III. La misericordia –afirma San Agustín– es «el lustre del alma», pues la hace aparecer buena y hermosa14 y cubre la muchedumbre de los pecados15, pues «el que comienza a compadecerse de la miseria de otro, empieza a abandonar el pecado»16. Por eso es tan oportuno que nos acompañe ese amigo que tratamos de acercar a Dios cuando vamos a visitar a un enfermo. La preocupación por los demás, por sus necesidades, por sus apuros y sufrimientos, da al alma una especial finura para entender el amor de Dios. Afirma San Agustín que amando al prójimo limpiamos los ojos para poder ver a Dios17. La mirada se hace más penetrante para percibir los bienes divinos. El egoísmo endurece el corazón, mientras que la caridad dispone para gozar de Dios. Aquí la caridad es ya un comienzo de la vida eterna18, y la vida eterna consistirá en un acto ininterrumpido de caridad19. ¿Qué mejor recompensa, por ir a visitarlo, podría darnos el Señor, sino Él mismo? ¿Qué mayor premio que aumentar nuestra capacidad de querer a los demás? «Por mucho que ames, nunca querrás bastante.
»El corazón humano tiene un coeficiente de dilatación enorme.
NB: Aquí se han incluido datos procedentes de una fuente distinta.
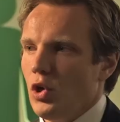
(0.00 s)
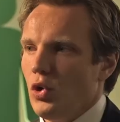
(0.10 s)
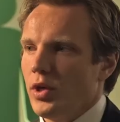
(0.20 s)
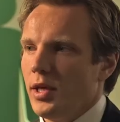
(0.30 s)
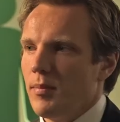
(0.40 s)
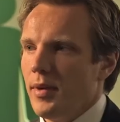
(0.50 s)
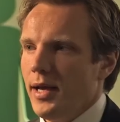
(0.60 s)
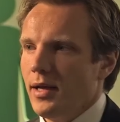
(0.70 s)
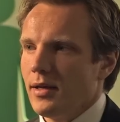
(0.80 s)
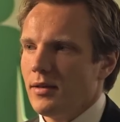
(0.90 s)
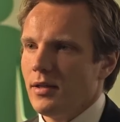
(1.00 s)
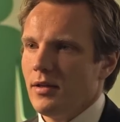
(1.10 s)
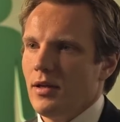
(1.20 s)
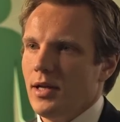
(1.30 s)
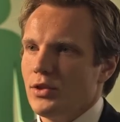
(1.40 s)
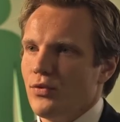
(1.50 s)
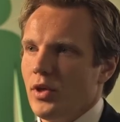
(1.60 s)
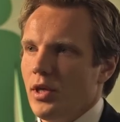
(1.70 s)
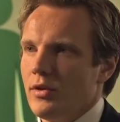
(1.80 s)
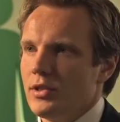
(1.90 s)
Looking back at the last
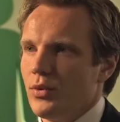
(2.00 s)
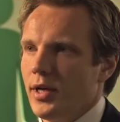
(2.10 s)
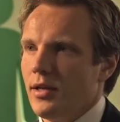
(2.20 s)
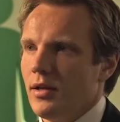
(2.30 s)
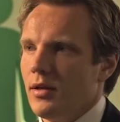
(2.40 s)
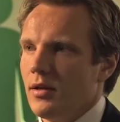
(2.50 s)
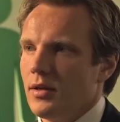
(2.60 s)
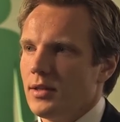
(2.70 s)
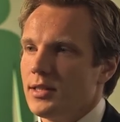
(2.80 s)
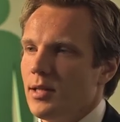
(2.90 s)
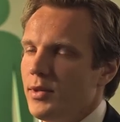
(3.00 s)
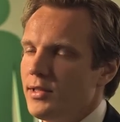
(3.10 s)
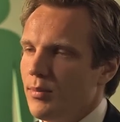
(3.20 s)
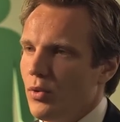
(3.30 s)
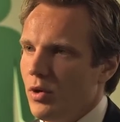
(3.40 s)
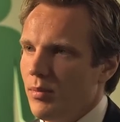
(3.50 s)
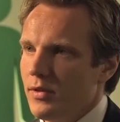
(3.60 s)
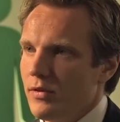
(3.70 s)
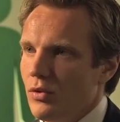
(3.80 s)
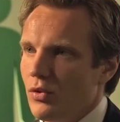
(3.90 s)
few years, we had some
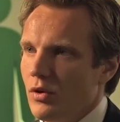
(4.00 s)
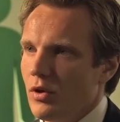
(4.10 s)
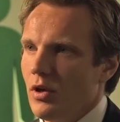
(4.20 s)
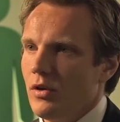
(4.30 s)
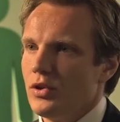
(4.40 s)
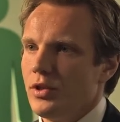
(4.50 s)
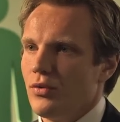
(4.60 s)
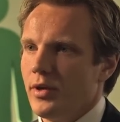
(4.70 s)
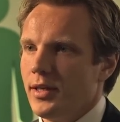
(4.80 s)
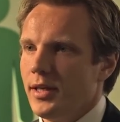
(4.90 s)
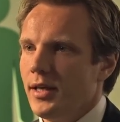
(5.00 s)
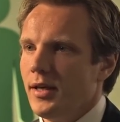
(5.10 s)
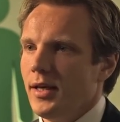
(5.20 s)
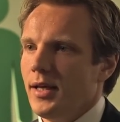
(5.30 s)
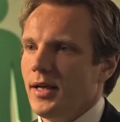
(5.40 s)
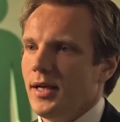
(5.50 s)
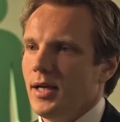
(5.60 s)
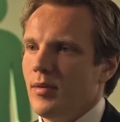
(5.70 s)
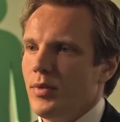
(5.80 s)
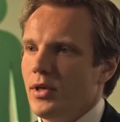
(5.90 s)
disappointments in neuro-oncology, frankly.
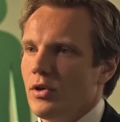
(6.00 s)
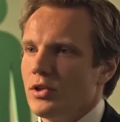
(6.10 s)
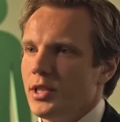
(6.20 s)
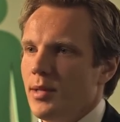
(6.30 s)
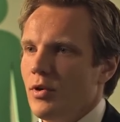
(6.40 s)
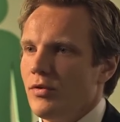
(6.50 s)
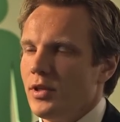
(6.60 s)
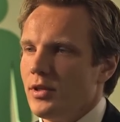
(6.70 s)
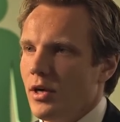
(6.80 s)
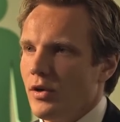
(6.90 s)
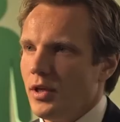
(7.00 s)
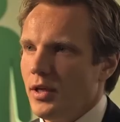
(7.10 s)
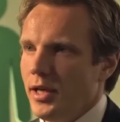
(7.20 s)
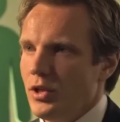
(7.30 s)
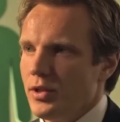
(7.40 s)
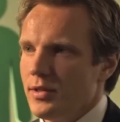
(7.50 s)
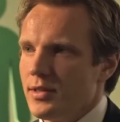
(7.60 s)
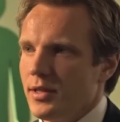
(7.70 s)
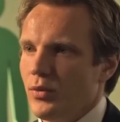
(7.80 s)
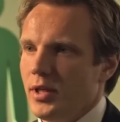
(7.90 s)
Because some of the targeted
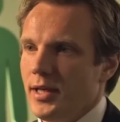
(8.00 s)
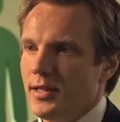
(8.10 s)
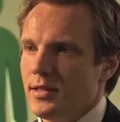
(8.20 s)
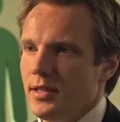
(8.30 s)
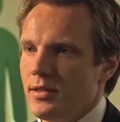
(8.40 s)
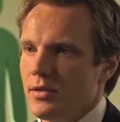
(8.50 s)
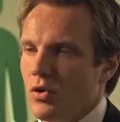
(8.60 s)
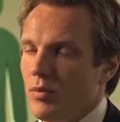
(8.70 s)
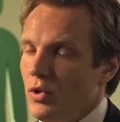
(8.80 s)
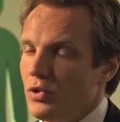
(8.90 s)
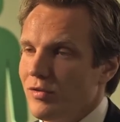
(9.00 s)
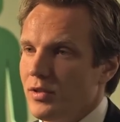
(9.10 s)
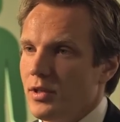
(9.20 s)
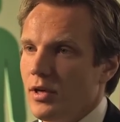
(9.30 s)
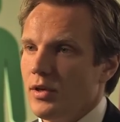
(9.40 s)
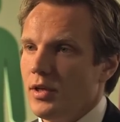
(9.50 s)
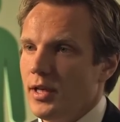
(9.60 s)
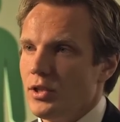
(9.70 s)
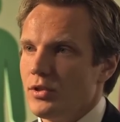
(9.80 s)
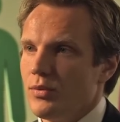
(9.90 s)
agents we tested, or most of the
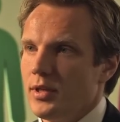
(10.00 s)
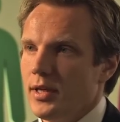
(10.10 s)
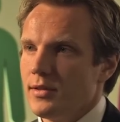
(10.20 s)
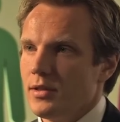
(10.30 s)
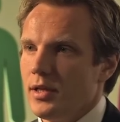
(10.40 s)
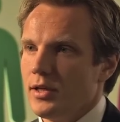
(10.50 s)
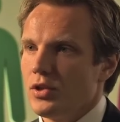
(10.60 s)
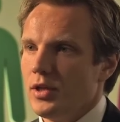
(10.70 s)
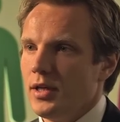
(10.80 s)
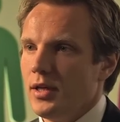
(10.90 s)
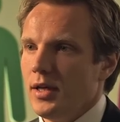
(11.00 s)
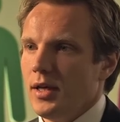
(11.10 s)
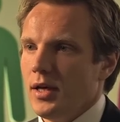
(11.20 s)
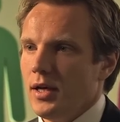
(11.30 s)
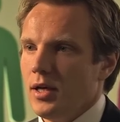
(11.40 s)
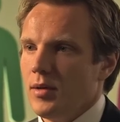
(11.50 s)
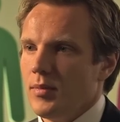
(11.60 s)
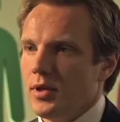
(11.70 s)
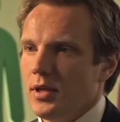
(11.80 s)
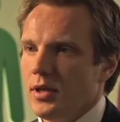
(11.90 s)
targeted agents we tested actually,
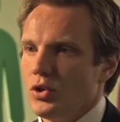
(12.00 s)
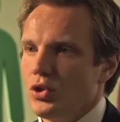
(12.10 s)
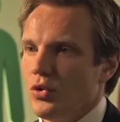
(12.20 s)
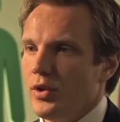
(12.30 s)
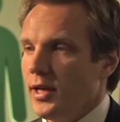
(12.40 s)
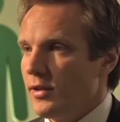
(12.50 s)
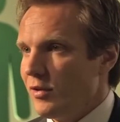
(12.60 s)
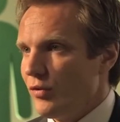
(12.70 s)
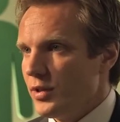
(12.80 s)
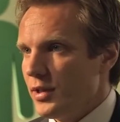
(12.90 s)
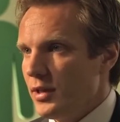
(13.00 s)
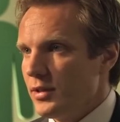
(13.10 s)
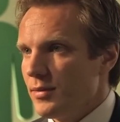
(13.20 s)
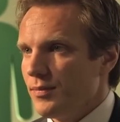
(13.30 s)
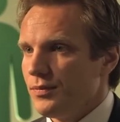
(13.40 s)
showed negative results.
Cuando ama, se ensancha en un crescendo de cariño que supera todas las barreras.
»Si amas al Señor, no habrá criatura que no encuentre sitio en tu corazón»20.
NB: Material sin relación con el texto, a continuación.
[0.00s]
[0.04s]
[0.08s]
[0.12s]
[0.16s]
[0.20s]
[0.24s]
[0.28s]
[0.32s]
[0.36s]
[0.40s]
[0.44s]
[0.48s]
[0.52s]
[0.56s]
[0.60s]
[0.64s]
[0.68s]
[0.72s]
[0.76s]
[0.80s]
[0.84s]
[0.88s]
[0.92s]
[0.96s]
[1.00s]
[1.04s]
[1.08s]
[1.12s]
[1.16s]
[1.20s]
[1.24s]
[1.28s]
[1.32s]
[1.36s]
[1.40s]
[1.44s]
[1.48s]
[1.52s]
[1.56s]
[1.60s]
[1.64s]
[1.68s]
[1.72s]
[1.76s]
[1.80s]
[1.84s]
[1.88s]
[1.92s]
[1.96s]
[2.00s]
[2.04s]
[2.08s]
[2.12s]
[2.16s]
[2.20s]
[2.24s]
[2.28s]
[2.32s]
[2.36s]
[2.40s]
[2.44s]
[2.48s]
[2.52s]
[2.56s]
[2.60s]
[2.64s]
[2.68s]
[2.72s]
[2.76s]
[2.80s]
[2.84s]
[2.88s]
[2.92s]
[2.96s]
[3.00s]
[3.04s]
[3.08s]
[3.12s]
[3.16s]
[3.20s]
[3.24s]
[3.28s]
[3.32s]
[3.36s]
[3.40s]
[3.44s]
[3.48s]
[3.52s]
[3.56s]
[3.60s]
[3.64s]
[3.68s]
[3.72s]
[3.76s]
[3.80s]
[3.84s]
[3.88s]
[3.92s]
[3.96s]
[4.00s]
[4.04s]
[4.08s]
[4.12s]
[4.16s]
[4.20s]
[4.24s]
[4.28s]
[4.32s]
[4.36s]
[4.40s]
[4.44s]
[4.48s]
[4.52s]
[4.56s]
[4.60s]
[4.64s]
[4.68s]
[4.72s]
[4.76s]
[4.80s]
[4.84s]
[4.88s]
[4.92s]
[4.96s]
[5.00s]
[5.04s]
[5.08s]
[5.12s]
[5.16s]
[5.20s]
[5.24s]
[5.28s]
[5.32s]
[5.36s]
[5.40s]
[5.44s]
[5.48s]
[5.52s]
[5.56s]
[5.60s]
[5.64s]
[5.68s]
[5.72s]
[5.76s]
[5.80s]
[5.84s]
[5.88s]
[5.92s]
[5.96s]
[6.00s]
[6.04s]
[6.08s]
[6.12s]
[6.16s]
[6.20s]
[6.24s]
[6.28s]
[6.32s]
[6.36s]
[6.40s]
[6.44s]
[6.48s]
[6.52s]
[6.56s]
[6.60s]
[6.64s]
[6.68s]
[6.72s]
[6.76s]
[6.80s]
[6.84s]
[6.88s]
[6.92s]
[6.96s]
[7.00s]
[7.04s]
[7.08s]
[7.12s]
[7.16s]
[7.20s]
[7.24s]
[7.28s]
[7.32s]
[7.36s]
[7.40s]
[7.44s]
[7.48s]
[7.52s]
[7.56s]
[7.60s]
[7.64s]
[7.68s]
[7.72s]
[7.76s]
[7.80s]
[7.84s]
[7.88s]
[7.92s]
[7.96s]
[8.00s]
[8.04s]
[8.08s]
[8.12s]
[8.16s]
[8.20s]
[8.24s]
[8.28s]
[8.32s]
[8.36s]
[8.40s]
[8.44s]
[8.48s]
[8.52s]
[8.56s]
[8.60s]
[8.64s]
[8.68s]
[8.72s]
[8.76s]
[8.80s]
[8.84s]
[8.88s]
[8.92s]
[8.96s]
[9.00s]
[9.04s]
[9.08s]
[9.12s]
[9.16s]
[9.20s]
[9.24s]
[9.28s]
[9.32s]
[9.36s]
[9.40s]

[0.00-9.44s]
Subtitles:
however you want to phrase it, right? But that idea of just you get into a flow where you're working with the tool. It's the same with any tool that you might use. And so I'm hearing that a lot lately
Ancianos y enfermos, personas tristes y abandonadas, forman hoy una legión cada vez mayor de seres dolientes que reclaman la atención y la ayuda particular de nosotros los cristianos. «Habrá entre ellos quienes sufran en sus domicilios los rigores de la enfermedad o de la pobreza vergonzante, aunque esos quizá sean los menos. Existen actualmente, como es sabido, numerosos hospitales o residencias de ancianos, promovidos por el Estado y por otras instituciones, bien dotados en lo material y destinados a acoger a un creciente número de necesitados. Pero esos grandes edificios albergan con frecuencia a multitudes de individuos solitarios, que viven espiritualmente en completo abandono, sin compañía ni cariño de parientes y amigos»21. Nuestra atención y compañía a estas personas que sufren atraerá sobre nosotros la misericordia del Señor, de la que andamos tan necesitados.
En la Liturgia de las Horas, se dirige hoy al Señor una petición que bien podemos hacer nuestra al terminar la oración: Haz que sepamos descubrirte a Ti en todos nuestros hermanos, sobre todo en los que sufren y en los pobres22. Muy cerca de quienes sufren encontramos siempre a María. Ella dispone nuestro corazón para que nunca pasemos de largo ante un amigo enfermo, y ante quien padece necesidad en el alma o en el cuerpo.